The threatening of the Lord becomes unintelligible, and the grief of the people incomprehensible, if by the Angel in chap. xxiii. an ordinary angel be understood. But everything becomes clear and intelligible, if we admit that in chap, xxiii. there is an allusion to the Angel of the Lord κατ᾽ ἐξοχήν who is connected with Him by oneness of nature, and who, because the name of God is in Him, is as zealous as Himself in inflicting punishment as well as in bestowing salvation ; whilst in chap, xxxii. 34, the allusion is to an inferior angel, who is added to the highest revealer of God as His companion and messenger, and who appears in the Book of Daniel under the name of Gabriel, while the Angel of the Lord appears under the name of Michael.

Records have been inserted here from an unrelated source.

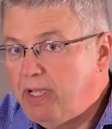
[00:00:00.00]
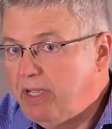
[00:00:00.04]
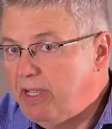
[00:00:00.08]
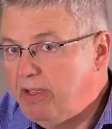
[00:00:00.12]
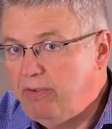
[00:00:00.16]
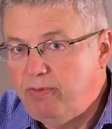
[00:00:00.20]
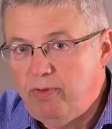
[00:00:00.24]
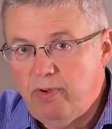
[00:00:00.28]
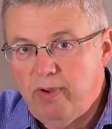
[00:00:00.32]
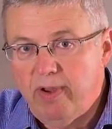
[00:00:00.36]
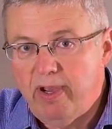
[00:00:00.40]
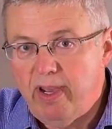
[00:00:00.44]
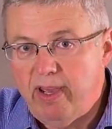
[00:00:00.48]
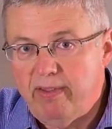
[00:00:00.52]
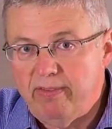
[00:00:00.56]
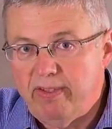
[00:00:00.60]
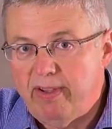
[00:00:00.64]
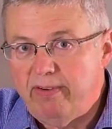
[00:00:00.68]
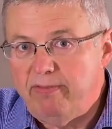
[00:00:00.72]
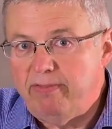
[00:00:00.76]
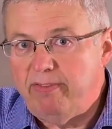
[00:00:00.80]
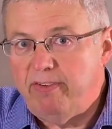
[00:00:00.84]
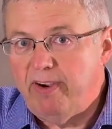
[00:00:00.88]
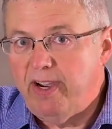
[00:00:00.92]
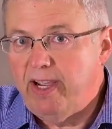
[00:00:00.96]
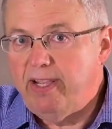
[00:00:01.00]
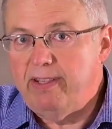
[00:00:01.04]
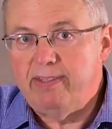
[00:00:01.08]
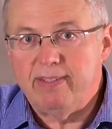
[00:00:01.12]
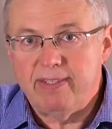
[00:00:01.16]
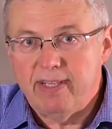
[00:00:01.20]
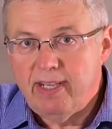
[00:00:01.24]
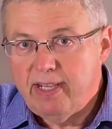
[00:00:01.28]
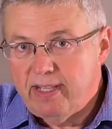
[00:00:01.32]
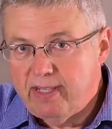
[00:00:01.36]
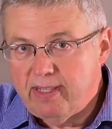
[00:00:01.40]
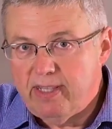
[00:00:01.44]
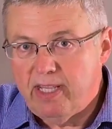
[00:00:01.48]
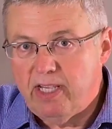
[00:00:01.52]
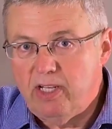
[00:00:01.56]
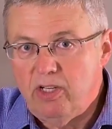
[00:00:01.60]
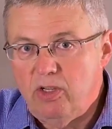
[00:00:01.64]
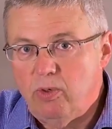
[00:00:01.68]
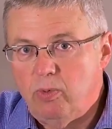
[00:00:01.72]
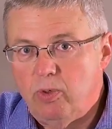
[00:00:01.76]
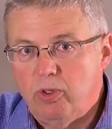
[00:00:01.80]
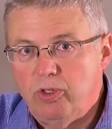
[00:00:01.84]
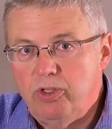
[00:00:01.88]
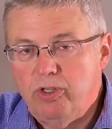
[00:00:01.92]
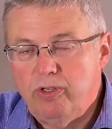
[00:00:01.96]
If you have that faith, then
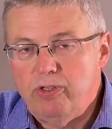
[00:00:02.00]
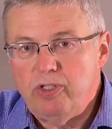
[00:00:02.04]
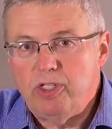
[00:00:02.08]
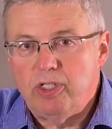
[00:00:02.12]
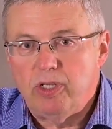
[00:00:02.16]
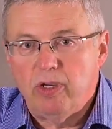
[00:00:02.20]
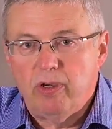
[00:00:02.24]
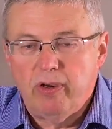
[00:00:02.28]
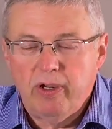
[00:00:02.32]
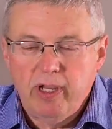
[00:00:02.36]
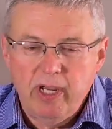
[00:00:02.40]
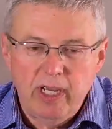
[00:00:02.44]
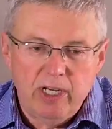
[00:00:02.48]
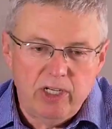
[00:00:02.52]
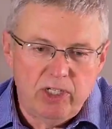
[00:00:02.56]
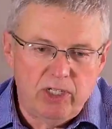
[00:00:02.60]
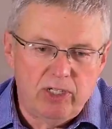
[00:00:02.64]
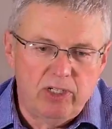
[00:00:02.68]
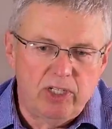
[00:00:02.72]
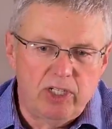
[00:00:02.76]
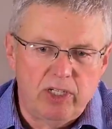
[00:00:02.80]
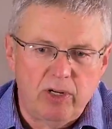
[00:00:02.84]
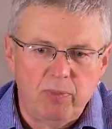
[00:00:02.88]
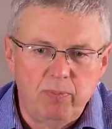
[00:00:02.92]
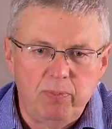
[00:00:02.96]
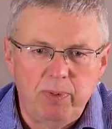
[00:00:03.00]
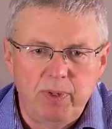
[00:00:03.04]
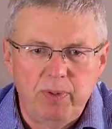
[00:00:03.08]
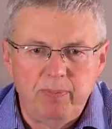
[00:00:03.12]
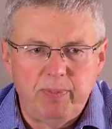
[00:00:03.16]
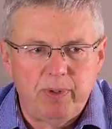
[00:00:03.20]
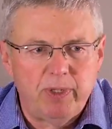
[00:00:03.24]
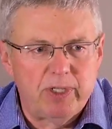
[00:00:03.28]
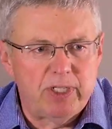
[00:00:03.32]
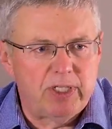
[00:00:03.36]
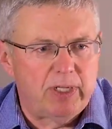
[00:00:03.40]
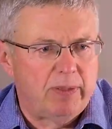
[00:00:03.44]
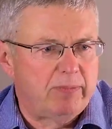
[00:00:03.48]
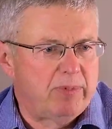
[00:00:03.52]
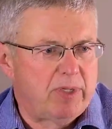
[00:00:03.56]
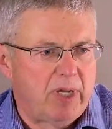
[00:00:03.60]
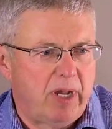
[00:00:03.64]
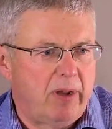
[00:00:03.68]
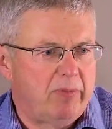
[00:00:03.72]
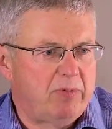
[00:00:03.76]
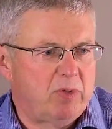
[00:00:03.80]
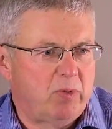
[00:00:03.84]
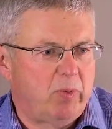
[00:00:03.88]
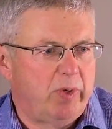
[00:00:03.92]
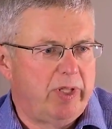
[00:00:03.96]
you will do so. So some people
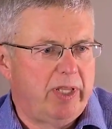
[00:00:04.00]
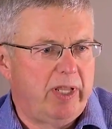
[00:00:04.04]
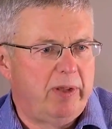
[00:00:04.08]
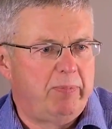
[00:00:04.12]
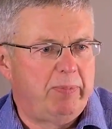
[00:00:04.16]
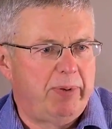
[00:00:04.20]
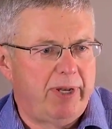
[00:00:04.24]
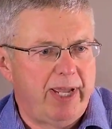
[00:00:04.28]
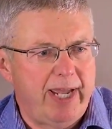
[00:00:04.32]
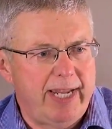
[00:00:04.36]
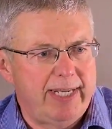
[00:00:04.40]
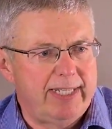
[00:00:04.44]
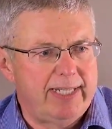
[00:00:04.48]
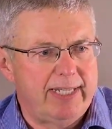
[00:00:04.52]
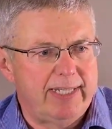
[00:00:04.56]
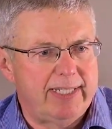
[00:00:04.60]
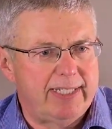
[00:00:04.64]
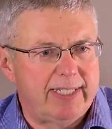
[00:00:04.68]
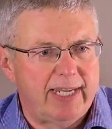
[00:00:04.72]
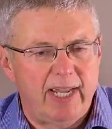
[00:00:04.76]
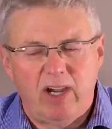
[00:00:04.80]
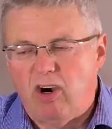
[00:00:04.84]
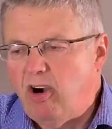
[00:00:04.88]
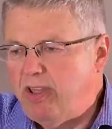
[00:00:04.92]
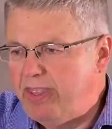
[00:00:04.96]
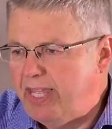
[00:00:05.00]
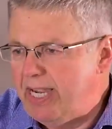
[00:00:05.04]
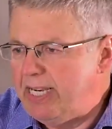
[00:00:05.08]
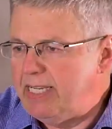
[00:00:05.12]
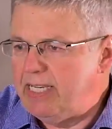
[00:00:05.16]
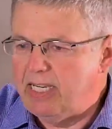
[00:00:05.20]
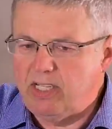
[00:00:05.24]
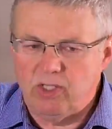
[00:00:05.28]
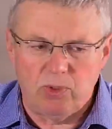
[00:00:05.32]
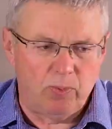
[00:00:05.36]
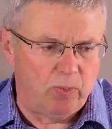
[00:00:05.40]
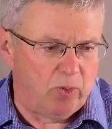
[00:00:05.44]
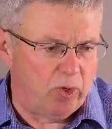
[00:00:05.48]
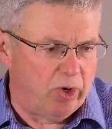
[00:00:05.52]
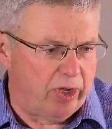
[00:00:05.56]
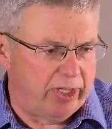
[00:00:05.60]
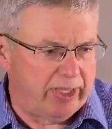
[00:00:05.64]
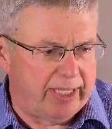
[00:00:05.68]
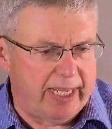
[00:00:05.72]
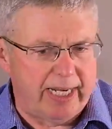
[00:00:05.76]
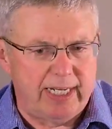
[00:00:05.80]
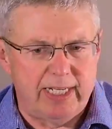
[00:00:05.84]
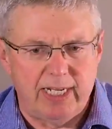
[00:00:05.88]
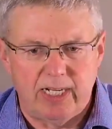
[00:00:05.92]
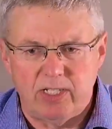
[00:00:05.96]
sometimes when they're planting say, oh, that doesn't
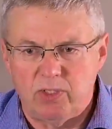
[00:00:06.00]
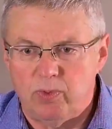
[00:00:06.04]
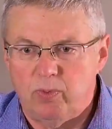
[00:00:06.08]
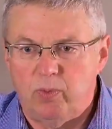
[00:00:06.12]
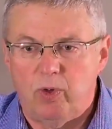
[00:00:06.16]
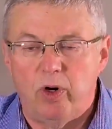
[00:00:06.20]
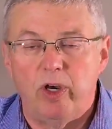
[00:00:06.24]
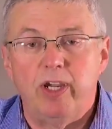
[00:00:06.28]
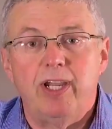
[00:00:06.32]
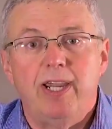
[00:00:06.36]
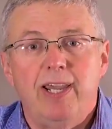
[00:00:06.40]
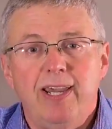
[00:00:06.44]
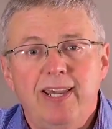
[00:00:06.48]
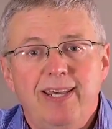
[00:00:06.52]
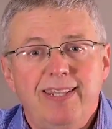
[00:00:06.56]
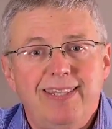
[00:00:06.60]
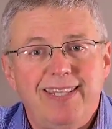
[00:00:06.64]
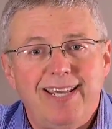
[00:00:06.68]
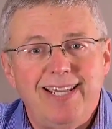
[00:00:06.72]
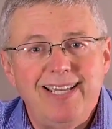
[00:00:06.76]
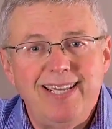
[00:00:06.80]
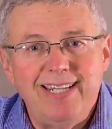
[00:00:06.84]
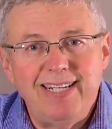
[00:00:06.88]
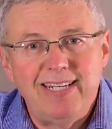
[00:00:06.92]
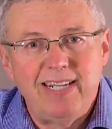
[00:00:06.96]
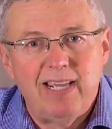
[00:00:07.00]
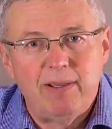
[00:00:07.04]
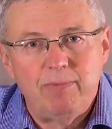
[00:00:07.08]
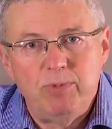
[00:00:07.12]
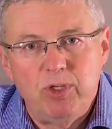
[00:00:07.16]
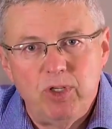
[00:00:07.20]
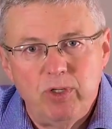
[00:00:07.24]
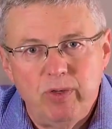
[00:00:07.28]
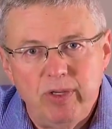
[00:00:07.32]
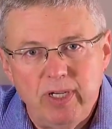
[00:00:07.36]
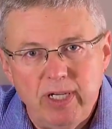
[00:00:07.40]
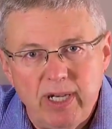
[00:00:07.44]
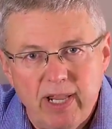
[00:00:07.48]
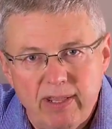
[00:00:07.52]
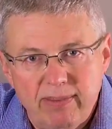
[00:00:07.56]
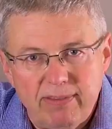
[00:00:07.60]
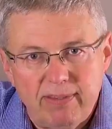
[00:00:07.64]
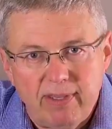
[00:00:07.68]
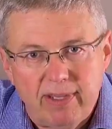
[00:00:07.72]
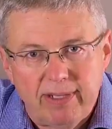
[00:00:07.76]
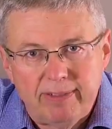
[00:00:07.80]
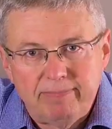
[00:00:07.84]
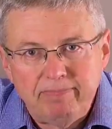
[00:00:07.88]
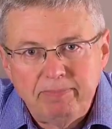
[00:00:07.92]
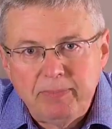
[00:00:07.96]
work. They end up doing
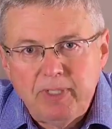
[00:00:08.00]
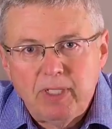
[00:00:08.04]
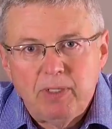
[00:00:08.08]
nothing.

On account of the sincere repentance of the people, and the intercession of Moses, the Lord revokes the threatening, and says in xxxiii. 14, "My face shall go." But Moses said unto Him, "If Thy face go not, carry us not up hence."
That פנים, face, signifies here the person, is granted by Gesenius : "The face of some one means often his personal presence,—himself in his own person." A similar use of the word occurs in 2 Sam. xvii. 11: "Thy face go to battle" (Michaelis: "Thou thyself be present, not some commander only"); and in Deut. iv. 37, where בפניו means in, or with, his personal presence : "He brought them out with His face, with His mighty power out of Egypt."
The state of things has in xxxiii. 14, 15, evidently become again what it was in xxiii. 20, 21. The face of the Lord in tlie former passage, is the Angel of the Lord in the latter. Hence, we cannot here admit the idea of some inferior angel ; we can think only of that Angel who is connected with the Lord by oneness of nature. (E. W. Hengstenberg, Christology of the Old Testament, 2nd edition, 1861, 1.127, 128.)
Shall end here for now. I have much more I hope to contribute, but it will have to wait until later this week do to time constraints.